# Reach Avoid Decision Transformer

This repository is the official implementation of [Reach Avoid Decision Transformer (raDT)](). 
An online version of this (anonymized) repository can be found at [this link](https://anonymous.4open.science/r/reach-avoid-decision-transformer-2441).

The code for training and evaluating the baselines is built on top of the [RbSL repository](https://github.com/Sunlighted/RbSL.git), and the code for training and evaluating raDT is built on top of the [MGPO repository](https://github.com/PKU-RL/MGPO.git). 

## Setup

All commands in this section are executed from the root directory. All filepaths in this section are relative to the root directory.

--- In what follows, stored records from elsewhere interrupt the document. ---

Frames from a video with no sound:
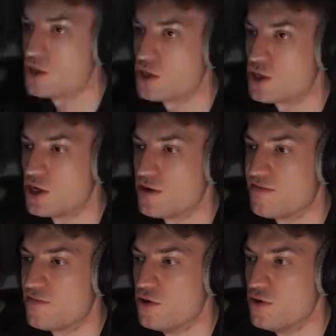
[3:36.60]
just go
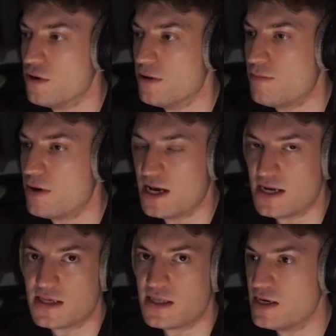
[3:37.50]
through and
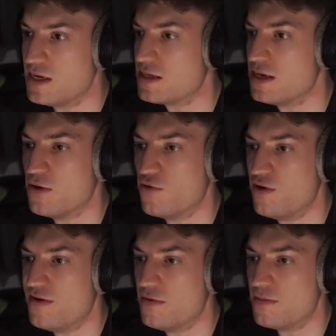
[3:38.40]
place these little
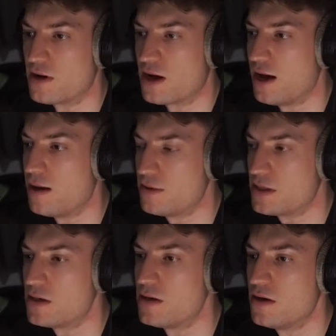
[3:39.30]
rhythm claps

### Environment and Requirements

Install and activate the conda environment containing the required dependencies for this repository:

```environment
conda env create -f environment.yml
conda activate radt
```

The following packages must be installed manually via:
```cosineinstall
pip install 'git+https://github.com/katsura-jp/pytorch-cosine-annealing-with-warmup'
pip install 'git+https://github.com/hklarner/pyboolnet'
```

CUDA-compatable PyTorch must be installed manually via the [instructions for your specific system specifications](https://pytorch.org/get-started/locally/)

Install `raDT` as a Python library using:

```library
pip install -e .
```

This is required for import statements to work correctly.

### Download Data and Pre-Trained Models

You can download the weights for training data and pre-trained models [here](https://drive.google.com/file/d/129EqzJpGfA-N8zV__Mj5RPl7i8ZIlO_h/view?usp=share_link). The file, `weights_and_data.zip`, when uncompressed, is set up to have
the same structure as this repository. Move the model weights and dataset files from their location in `weights_and_data` to the corresponding locations in this repository. Namely:

* Move all training data for baselines to `raDT/baselines/offline_data/`
* Move all training data for raDT to `raDT/radt/dataset/`
* Move all pre-trained model weights for raDT to `raDT/radt/model_saved/`

### Set Constants

In `raDT/constants.py`, set `HOME_PATH` to the absolute path of the root directory on your system and `SAVE_PATH` to the directory
at which you would like to save your temporary model checkpoints.

## Data Prep

### Preparing training data for Gymnasium environments

#### Generating random policy training data 

All commands in this section are executed from the `raDT/baselines` directory. All filepaths are relative to the `raDT/baselines` directory.
```
cd raDT/baselines
```

Example data generation batch scripts can be found in `submit_data_generation.sh`. Or you can execute generation directly using:

```datagen
python3 data_generation_maze.py --env_name `FetchReachObstacle` [additional parameters]
```
for `FetchReachObstacle` or

```datagen
python3 data_generation_fetch.py --env_name `PointMazeObstacle` [additional parameters]
```

for `PointMazeObstacle`.

The following are relevant parameters for `submit_data_generation.sh`:
* `--env_name`: Name of environment: can be `FetchReachObstacle`, `PointMazeObstacle`, or a custom environment.
* `--num_timesteps`: Number of timesteps to generate
* `--maze`: If running for `PointMazeObstacle` environment, use `U_MAZE`, otherwise do not specify
* `--num_avoid`: If running for `PointMazeObstacle` environment, set to the number of avoid states to include. 
* `--suffix`: Optional, a suffix appended to the dataset name

The resulting dataset can be used directly with baseline models.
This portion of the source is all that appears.